§ **What to work on**: Reproduce every record below word for word and include no pictures.

§ **Material provided**:

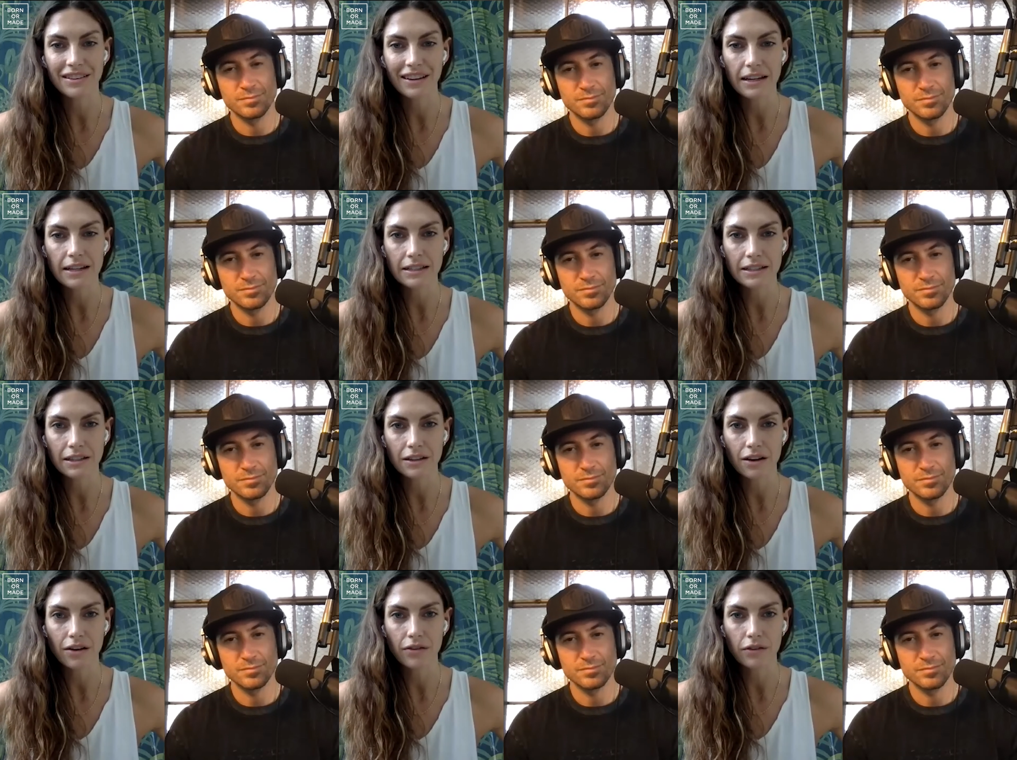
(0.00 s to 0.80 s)
Speaker 1: easy
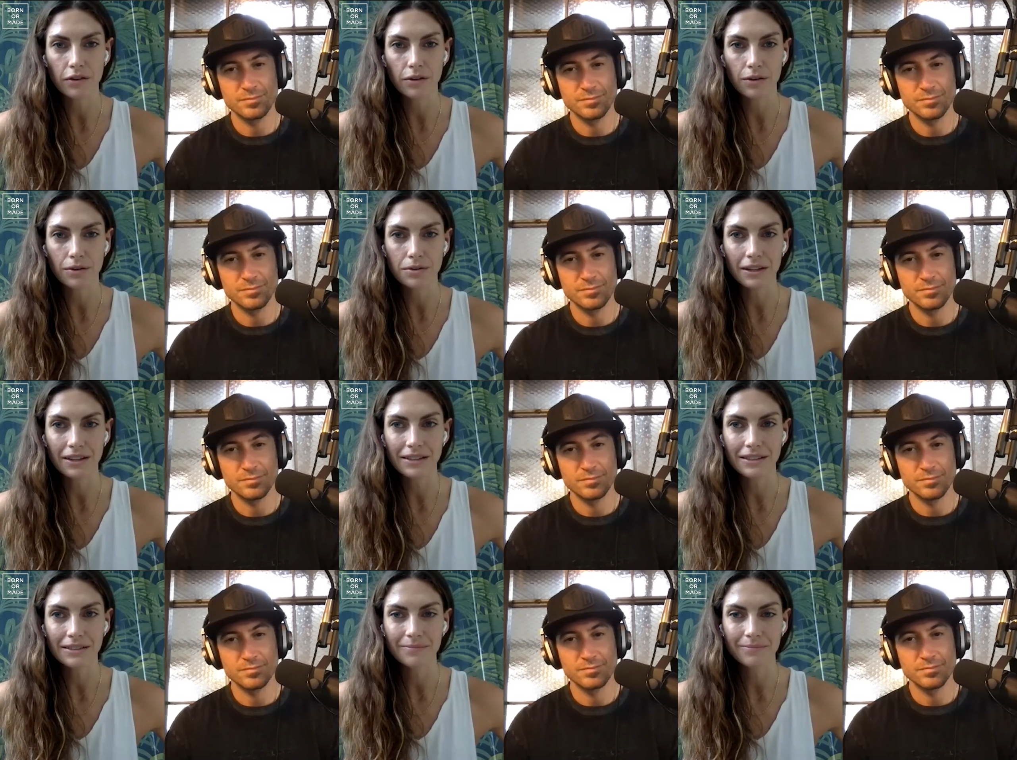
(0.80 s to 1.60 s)
to overdo those
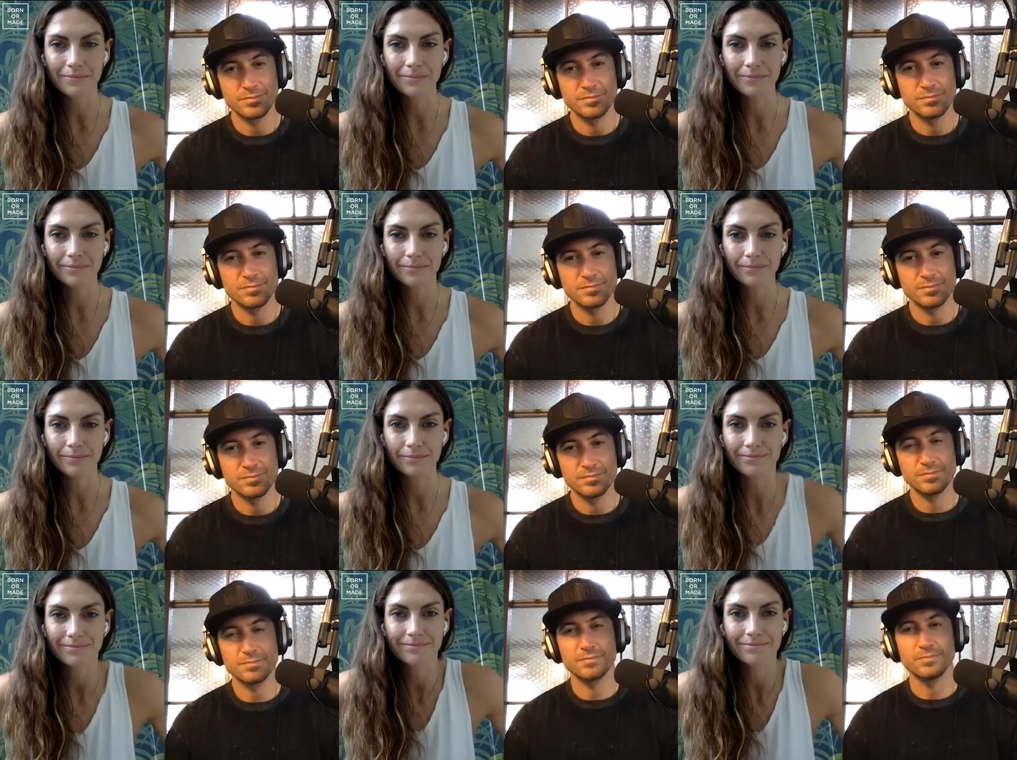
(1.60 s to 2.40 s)
things.
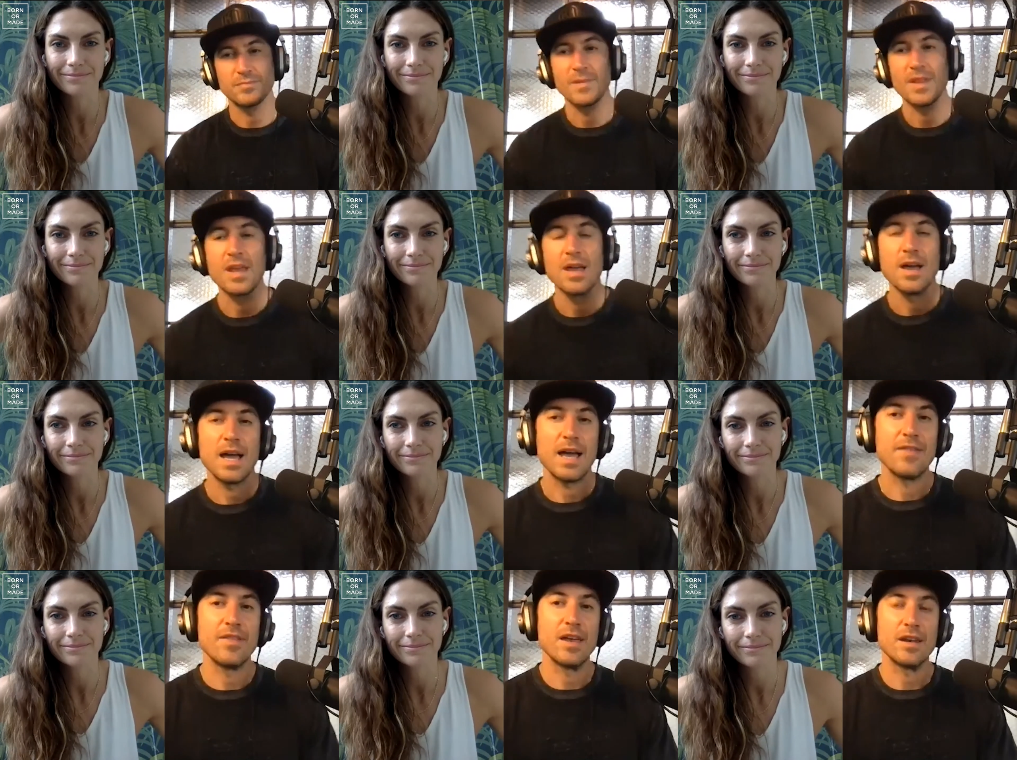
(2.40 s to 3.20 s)
Speaker 2: Mm.
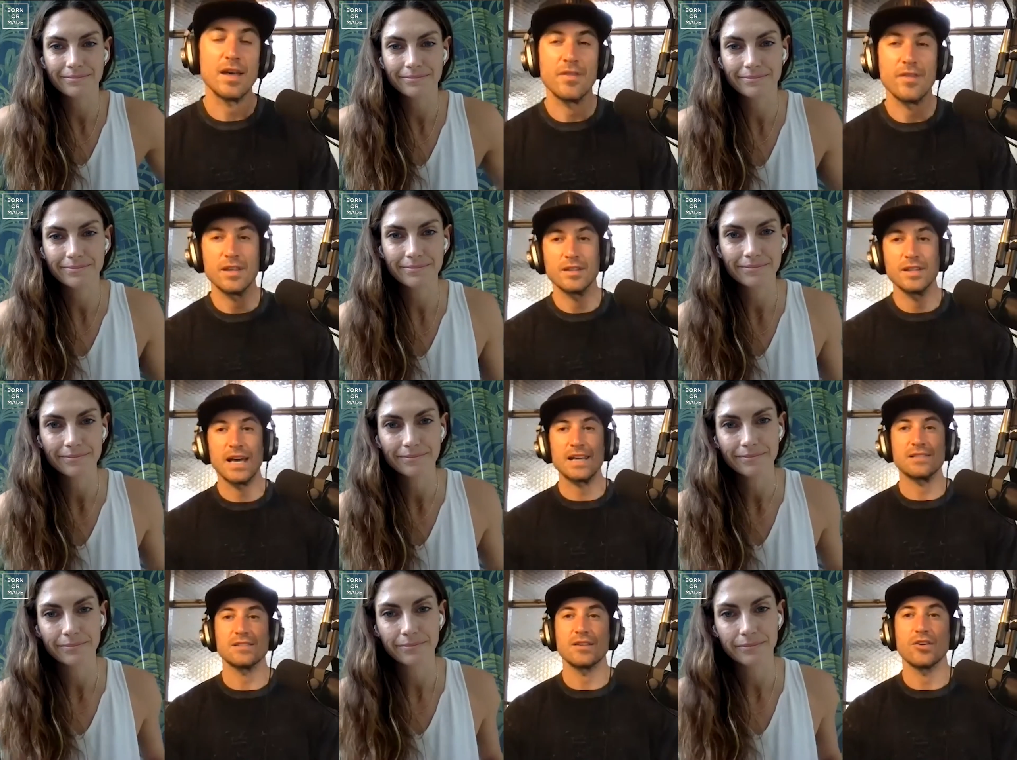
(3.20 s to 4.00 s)
And then, and then,
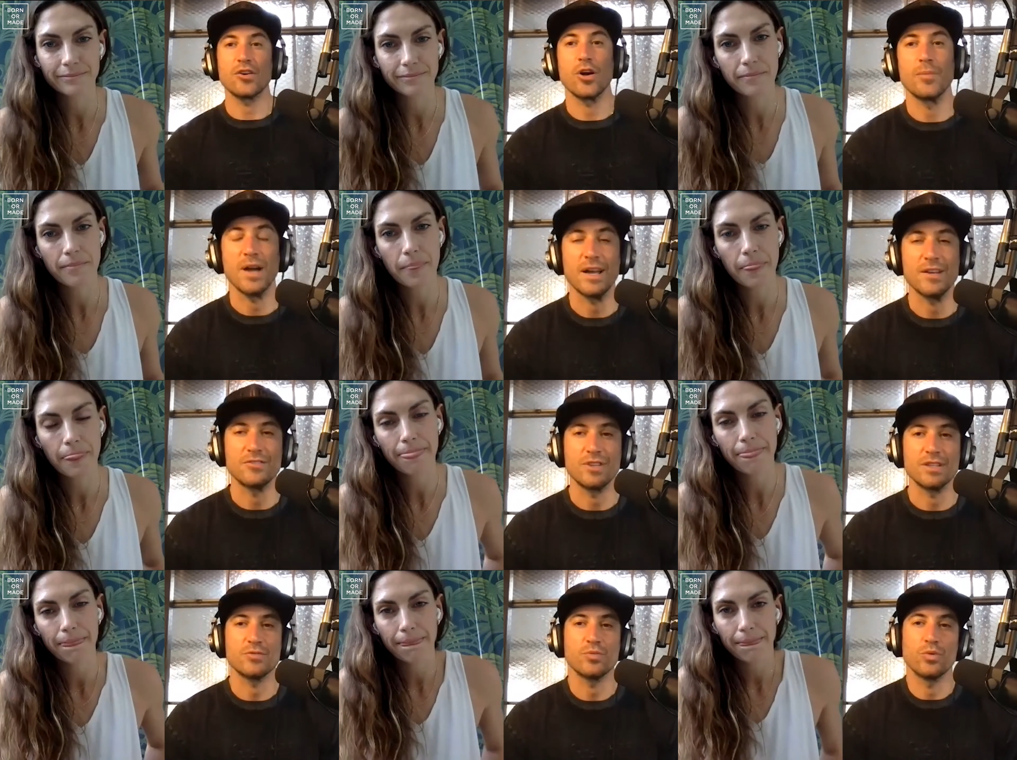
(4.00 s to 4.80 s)
lastly,
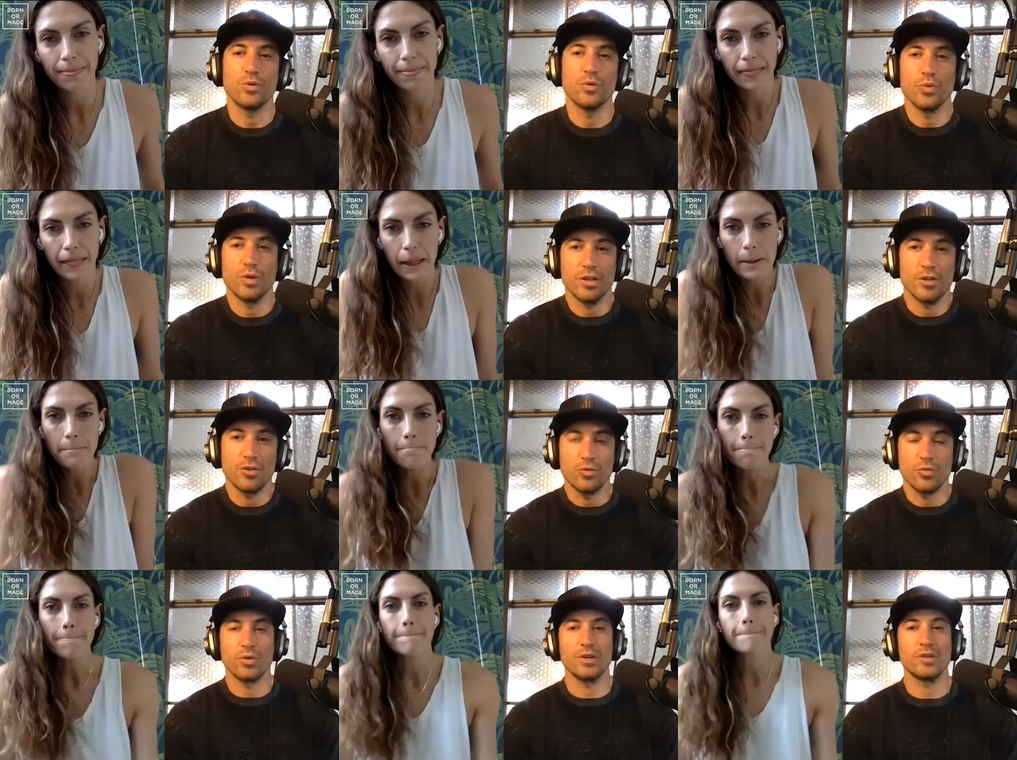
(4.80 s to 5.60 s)
carbohydrates. What what do
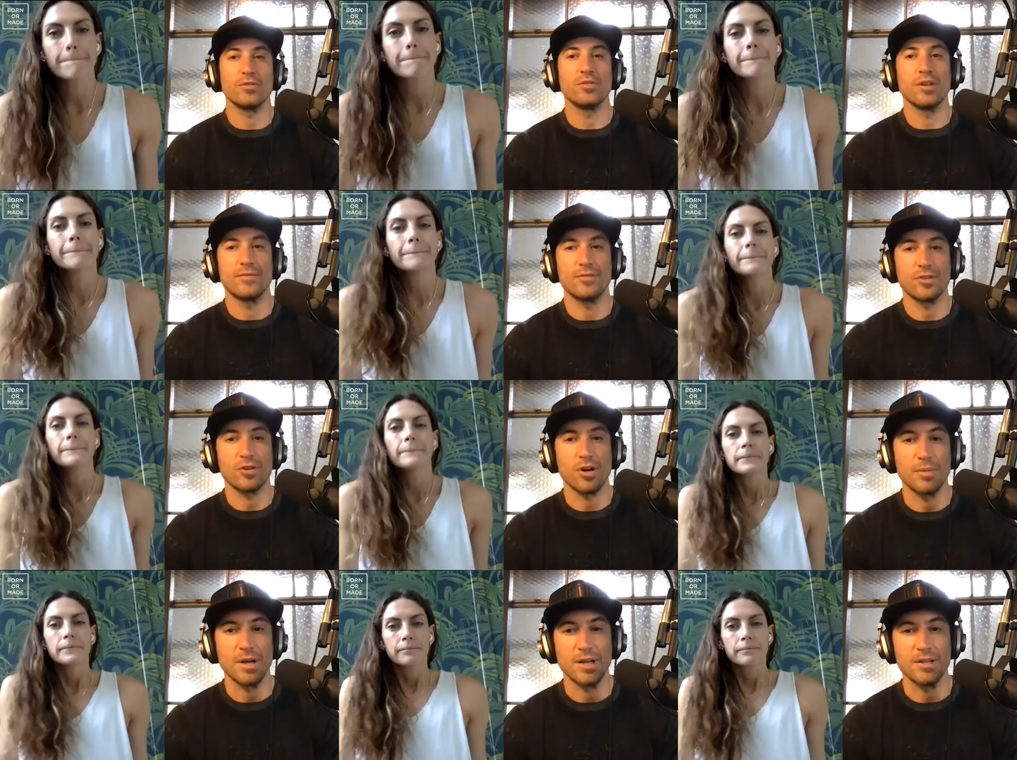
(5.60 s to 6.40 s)
you what do you love for
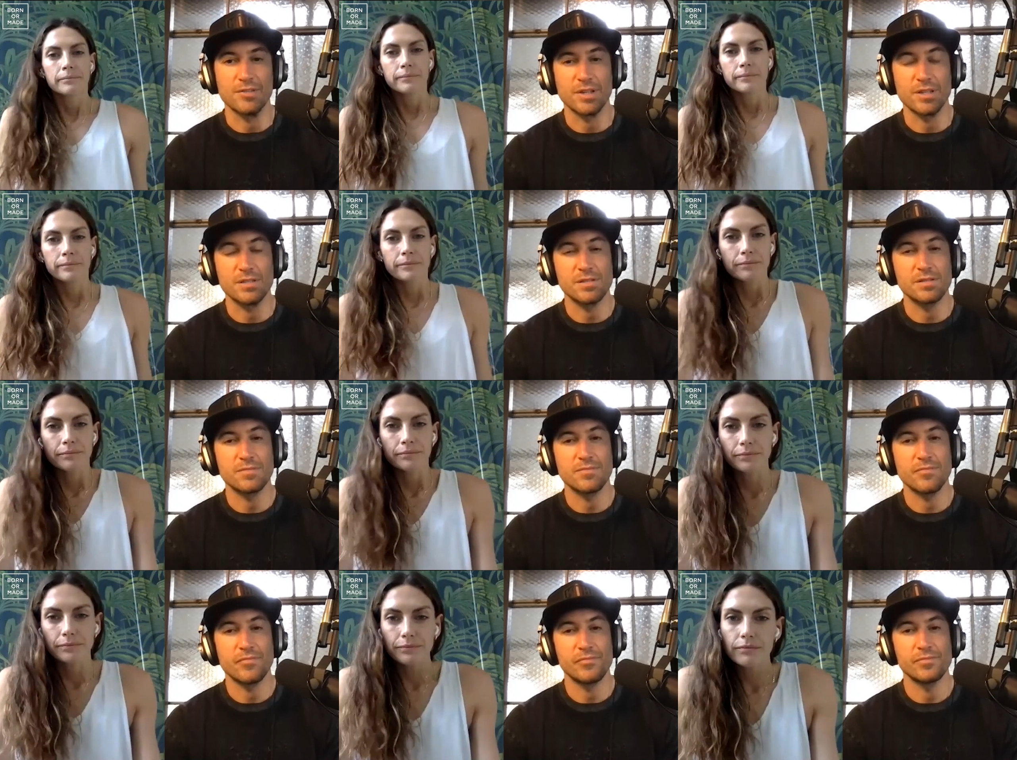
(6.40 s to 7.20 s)

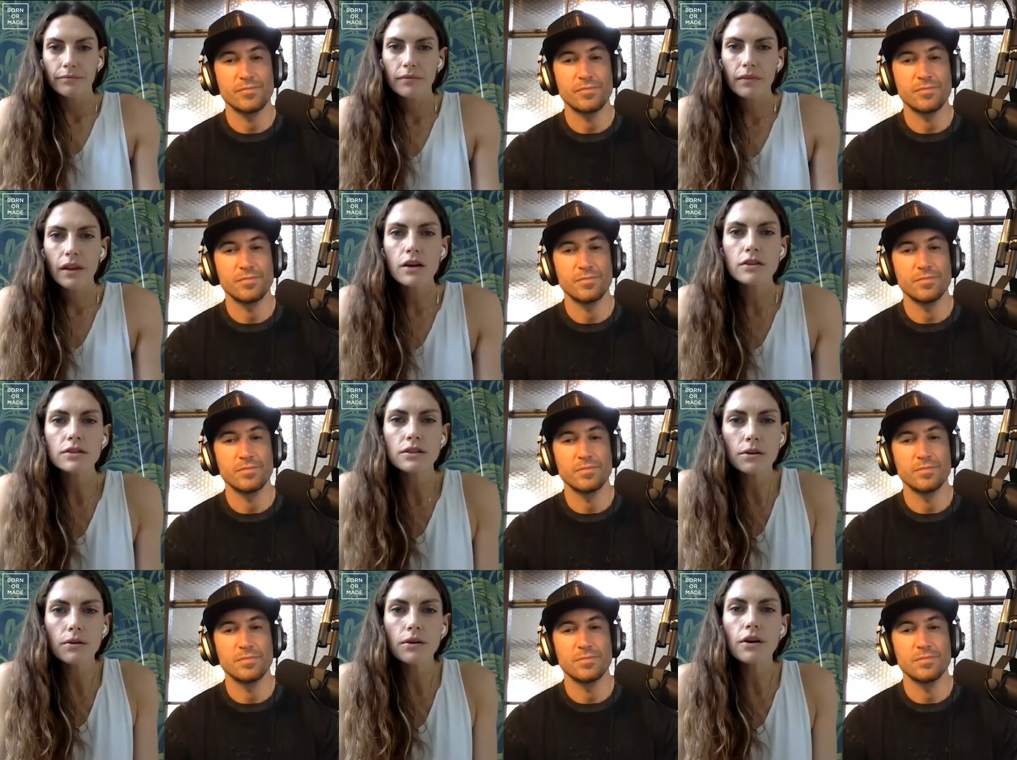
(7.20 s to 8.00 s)
carbohydrates?
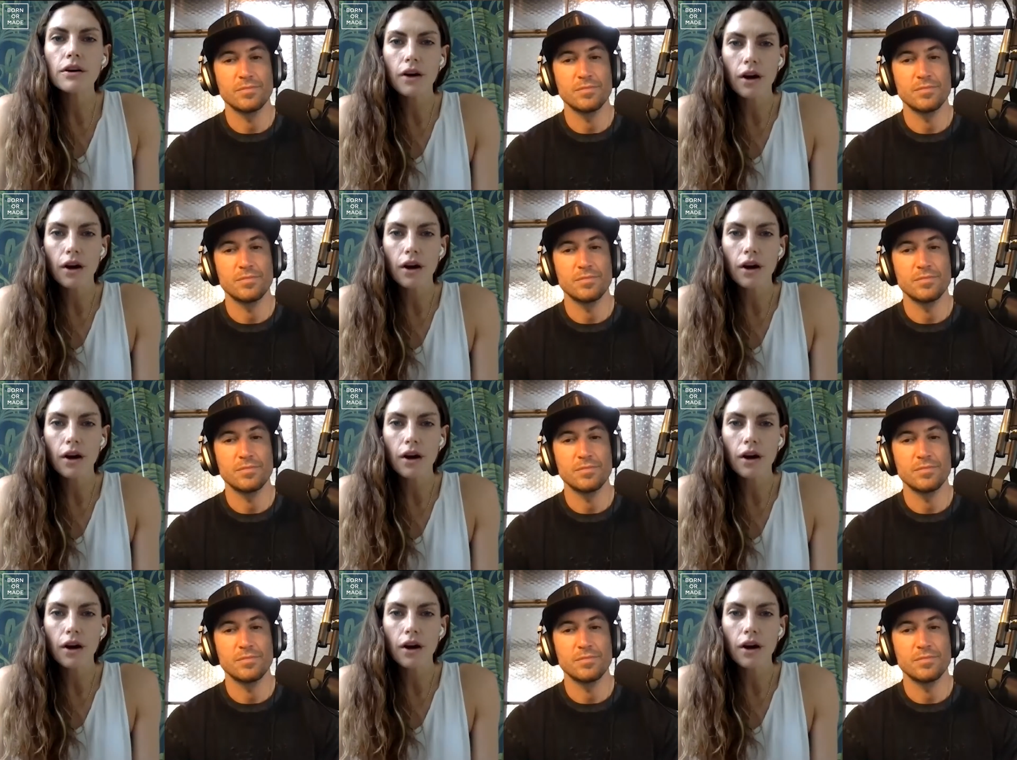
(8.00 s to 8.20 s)
Speaker 1: So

§ **Output of the exercise**:
(0.00 s to 0.80 s)
Speaker 1: easy
(0.80 s to 1.60 s)
to overdo those
(1.60 s to 2.40 s)
things.
(2.40 s to 3.20 s)
Speaker 2: Mm.
(3.20 s to 4.00 s)
And then, and then,
(4.00 s to 4.80 s)
lastly,
(4.80 s to 5.60 s)
carbohydrates. What what do
(5.60 s to 6.40 s)
you what do you love for
(6.40 s to 7.20 s)

(7.20 s to 8.00 s)
carbohydrates?
(8.00 s to 8.20 s)
Speaker 1: So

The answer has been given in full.